Memory’s reconstructive nature means that it can be unreliable, and the fallibility of eyewitness testimony in particular has been demonstrated again and again. Things are starting to change in the legal system in recognition of this well-documented fallibility, although there is still some debate about just how this kind of evidence should be treated in court. I expect to see jurors and those working in the legal professions getting more training in how and particularly why, memory is unreliable.

Q.: What new research is being explored in terms of memory manipulation for sufferers of PTSD and other trauma victims?

I talked at length with one victim of trauma who had benefited from EMDR (eye movement desensitization and reprocessing), which involves a very simple procedure of watching a light move from side to side as you try to recall the traumatic events. No one really understands how EMDR works, and many are skeptical about its efficacy. Neuroscientists are also working towards targeting specific emotional memories in the brain, through injecting proteins that block memory formation, and they’ve had some success in experiments with mice. The trouble is, human memory is a much more complex process, with many different neural and cognitive systems involved. Despite the recent hype, my own view is that a ‘forgetting pill’ is still a long way off.
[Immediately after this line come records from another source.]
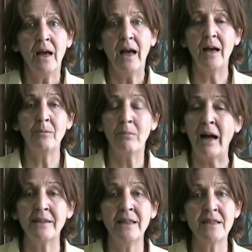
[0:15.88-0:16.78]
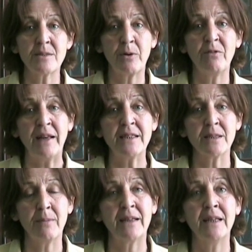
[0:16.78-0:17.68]
My niece
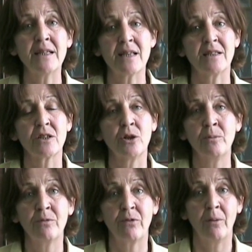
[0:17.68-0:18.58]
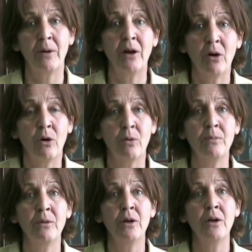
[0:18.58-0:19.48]
had to come from her
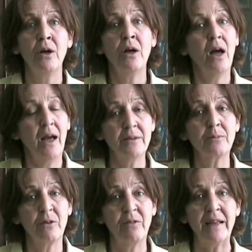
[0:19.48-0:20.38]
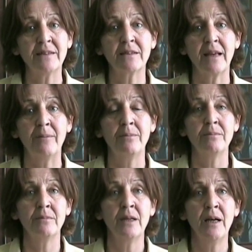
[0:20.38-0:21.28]
home and prevent
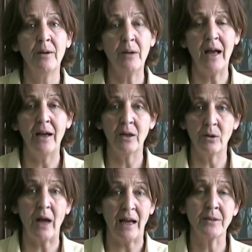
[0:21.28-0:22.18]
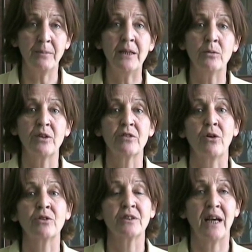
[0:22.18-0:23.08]
them, had a meeting with
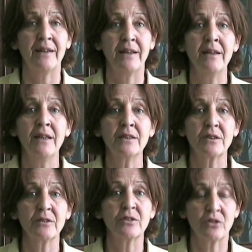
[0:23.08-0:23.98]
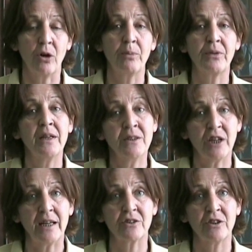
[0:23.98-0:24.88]
Dr. Tanner to stop the
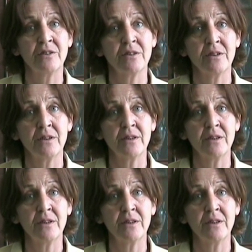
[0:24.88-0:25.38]
injection.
Q.: In the book, you write, “memories are constructions, made in the present moment; they are not direct lines to the events themselves.” This idea of reconstructive memory is one that is widely accepted by science, but little understood by the public. What new understanding do you hope readers will gain from PIECES OF LIGHT?
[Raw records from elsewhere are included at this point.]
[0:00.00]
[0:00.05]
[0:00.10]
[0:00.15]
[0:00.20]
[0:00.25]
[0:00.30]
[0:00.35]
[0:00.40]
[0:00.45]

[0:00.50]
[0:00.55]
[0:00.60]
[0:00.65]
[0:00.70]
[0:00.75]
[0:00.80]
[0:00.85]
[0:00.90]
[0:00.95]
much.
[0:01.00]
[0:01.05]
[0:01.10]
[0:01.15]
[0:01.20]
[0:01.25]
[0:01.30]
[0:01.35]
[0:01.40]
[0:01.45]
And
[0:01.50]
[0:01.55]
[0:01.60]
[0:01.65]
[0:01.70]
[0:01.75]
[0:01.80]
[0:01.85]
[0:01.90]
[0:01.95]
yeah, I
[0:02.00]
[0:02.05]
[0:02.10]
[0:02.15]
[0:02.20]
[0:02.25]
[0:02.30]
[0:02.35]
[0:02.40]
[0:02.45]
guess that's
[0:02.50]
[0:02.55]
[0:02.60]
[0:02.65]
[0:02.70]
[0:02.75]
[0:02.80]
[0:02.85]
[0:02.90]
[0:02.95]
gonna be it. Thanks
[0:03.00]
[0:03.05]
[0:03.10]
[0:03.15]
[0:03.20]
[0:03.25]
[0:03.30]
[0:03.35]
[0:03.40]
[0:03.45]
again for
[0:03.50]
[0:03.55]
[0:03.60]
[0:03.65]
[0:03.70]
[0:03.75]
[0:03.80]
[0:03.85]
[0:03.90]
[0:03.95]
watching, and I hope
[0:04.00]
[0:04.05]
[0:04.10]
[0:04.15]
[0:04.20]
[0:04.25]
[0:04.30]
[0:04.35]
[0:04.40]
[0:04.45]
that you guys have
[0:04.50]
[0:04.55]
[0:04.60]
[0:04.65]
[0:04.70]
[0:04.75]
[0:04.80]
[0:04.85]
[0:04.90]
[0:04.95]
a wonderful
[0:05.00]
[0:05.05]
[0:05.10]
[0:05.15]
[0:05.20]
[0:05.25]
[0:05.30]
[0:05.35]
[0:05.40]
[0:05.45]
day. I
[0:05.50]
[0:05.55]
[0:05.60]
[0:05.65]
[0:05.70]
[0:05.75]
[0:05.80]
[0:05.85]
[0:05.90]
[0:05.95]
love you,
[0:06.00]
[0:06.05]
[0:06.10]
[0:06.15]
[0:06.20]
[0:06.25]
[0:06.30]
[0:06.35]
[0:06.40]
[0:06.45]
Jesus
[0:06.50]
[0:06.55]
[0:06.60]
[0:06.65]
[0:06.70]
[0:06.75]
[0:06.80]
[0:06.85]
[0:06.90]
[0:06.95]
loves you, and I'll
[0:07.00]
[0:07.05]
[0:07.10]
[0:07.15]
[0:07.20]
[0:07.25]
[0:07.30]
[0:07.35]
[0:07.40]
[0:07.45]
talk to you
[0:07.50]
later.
People do understand that memory can be unreliable, but they don’t always understand how and why it’s unreliable. If you ask large samples of people whether, say, memory works like a video camera, you find that most say that it does. I hope that people will enjoy reading about this fascinating area of research, and appreciate why I’ve tried to bring it back to human stories. It’s not just about the brain: it’s about the person, their past, their social and cultural contexts—all the different ways they make meaning of their experiences. Some people have told me that reading this book has given them a different relationship to their own memory. It’s one of the most extraordinary abilities we have, and knowing more about its powers and shortcomings can help us appreciate it even more.